Bambuser's Co-Founders Witness Their Product's Impact In The Egyptian Elections

Image from SierraGoddess on Flickr

The concept of Bambuser, the service that allows you to live upload video from your smartphone, came from a final exam project Måns Adler worked on while finishing his studies. At the time, he pictured three use-cases for the project: the first involved a Grandma running late to her grandchild’s graduation, yet luckily was still able to watch the first half from her smartphone. The second was a father who couldn’t make it to his kid’s soccer game, yet was able to get it live-broadcasted from another parent. And the third case Adler pictured was an Iraqi filming daily life in Bagdad, or footage of soldiers shooting at civilians. “This was back during the Iraq war… and I saw a service like this useful for stuff maybe CNN wouldn’t publish or the U.S. government would object to.”

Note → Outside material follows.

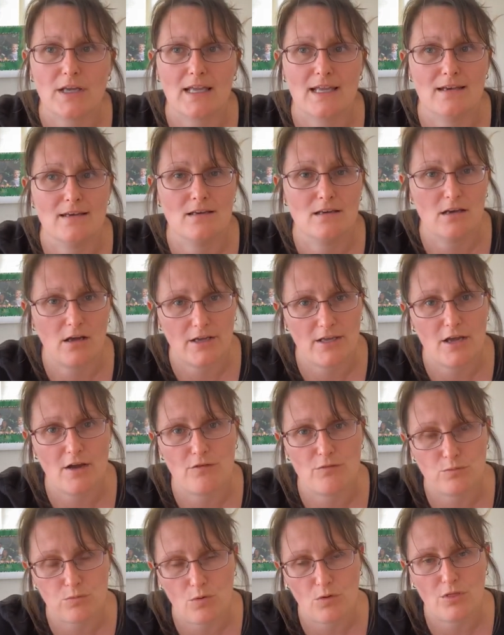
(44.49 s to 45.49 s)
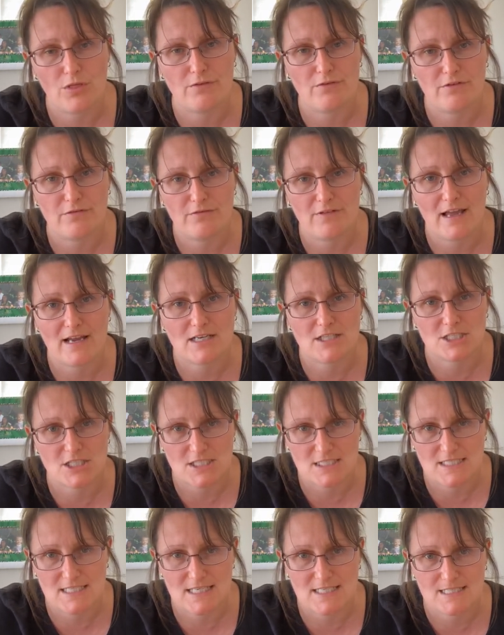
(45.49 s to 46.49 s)
in light of what the reflection
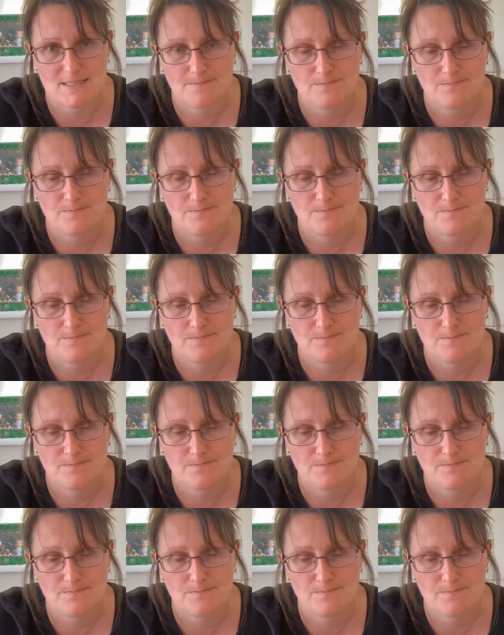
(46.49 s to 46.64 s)
did.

For a university project it was quite prophetic. As people have taken to the streets protesting governments and corporations around the globe, Bambuser has become a source of truth where emotions and media spin can cloud the facts. Despite the Bambuser website’s glowing stock images of couples filming each other on the beach, the service’s major impact has been on live-recording angry crowds, tear gas canisters, and riot police.

Since the first uprisings in Egypt last January and February, the folks behind Bambuser have been in email contact with a core group of initial Bambuser users to see what they could do to improve their service. The Egyptian users recommended a collecting tab on the application to make it easier to see all the videos coming in, which Bambuser was able to implement. But since that time, Bambuser and the activists have stayed in contact. When the activists mentioned that they would be holding training sessions to help monitor the elections in Egypt, Co-founder Måns Adler and current CEO Jonas Vig decided they should go to Cairo to meet their users and help with the training sessions.

The training sessions went well, and the elections in Egypt went by fairly peacefully. “What struck me is how the activists were using Bambuser,” Adler tells us. “We always pictured people using it as a tool to quickly pull up on the spot and broadcast, but the way [the activists] were training people to use it as more of a constant monitoring tool for the elections, was so much more strategic than I ever imagined.”

Still, there are obstacles activists face. “The issue isn’t the number of smartphones,” says Adler. “During the revolution in January I think 88% of the videos we got out of Egypt were Nokia phones. But the main issue for them is probably data plans, not everyone has one in Egypt.” On top of that, the government’s control of the interent is of course an issue, like when Egypt pulled the plug on the internet while Mubarak was still in power.

During their trip they wrote down and recorded live videos of their experiences on their blog, Watching the Watchers. It’s worth checking out; it’s interesting to watch two entrepreneurs realize and comprehend their product’s global impact.

To this, Adler says, “I mean it’s fantastic, but it adds a layer of… When you actually get to meet those people standing in the front lines, and shake their hands, and you can hold the rubber bullets they’ve been shot with, and they tell you I would be in jail if it weren’t for Bambuser…”

What Adler is referring to is a case this summer when a group was arrested after demonstrating outside the Israeli embassy. The police confiscated all the protestors’ phones, but one activist was able to slip his into his pocket. It’s a mostly all black video, but you can hear what everyone was saying. While it was still recording live, it was passed around by activists, and even made it on Al Jazeera. Before the group even made it to the police station there was so much media attention that the police didn’t dare hold them any longer, and were released. “If that weren’t the case, they might be among those 12,000 that went missing,” says Adler.

“Those moments are larger than being an entrepreneur. You know, that’s about life. In a whole different way.”